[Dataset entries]
•••

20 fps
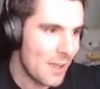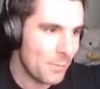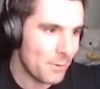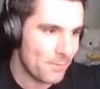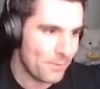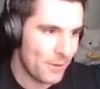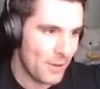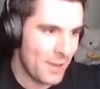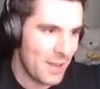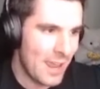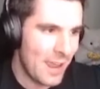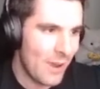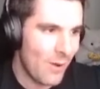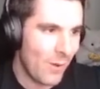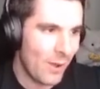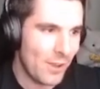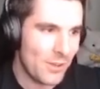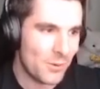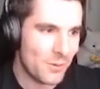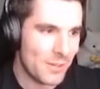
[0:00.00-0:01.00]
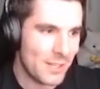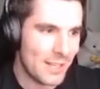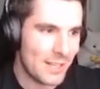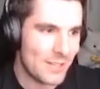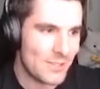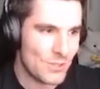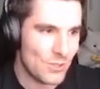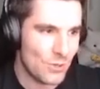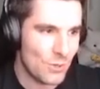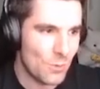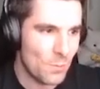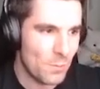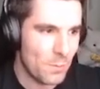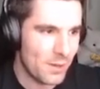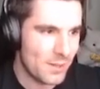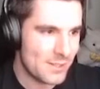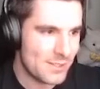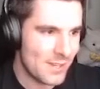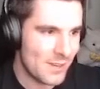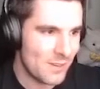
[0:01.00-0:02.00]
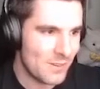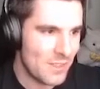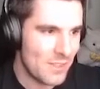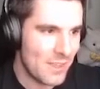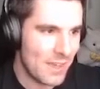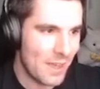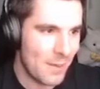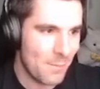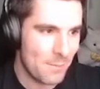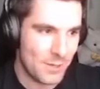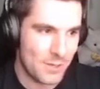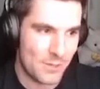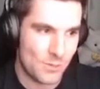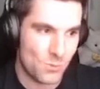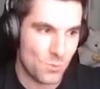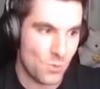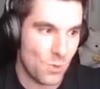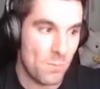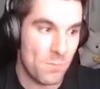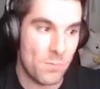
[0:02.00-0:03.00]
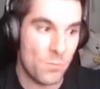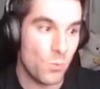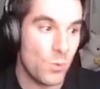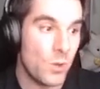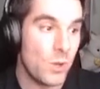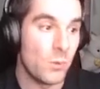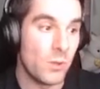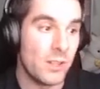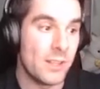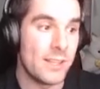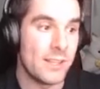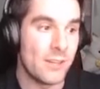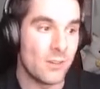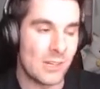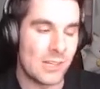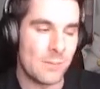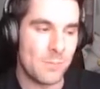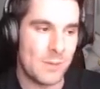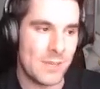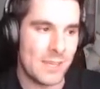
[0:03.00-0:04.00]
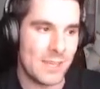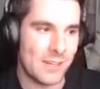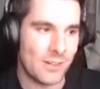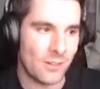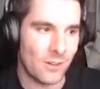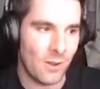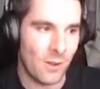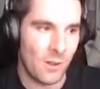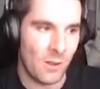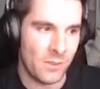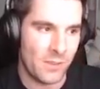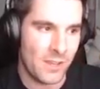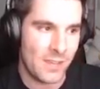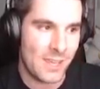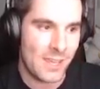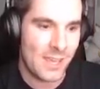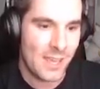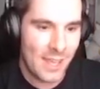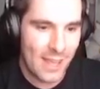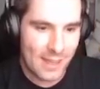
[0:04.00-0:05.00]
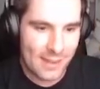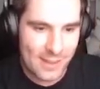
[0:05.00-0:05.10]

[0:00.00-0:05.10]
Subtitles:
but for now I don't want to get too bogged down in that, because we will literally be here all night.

•••

ASSIGNMENT
At the line containing "[0:01.00-0:02.00]", begin reproducing the entries word for word, and continue through their last line. Leave out the pictures.

RESULT OF THIS EXERCISE
[0:01.00-0:02.00]
[0:02.00-0:03.00]
[0:03.00-0:04.00]
[0:04.00-0:05.00]
[0:05.00-0:05.10]

[0:00.00-0:05.10]
Subtitles:
but for now I don't want to get too bogged down in that, because we will literally be here all night.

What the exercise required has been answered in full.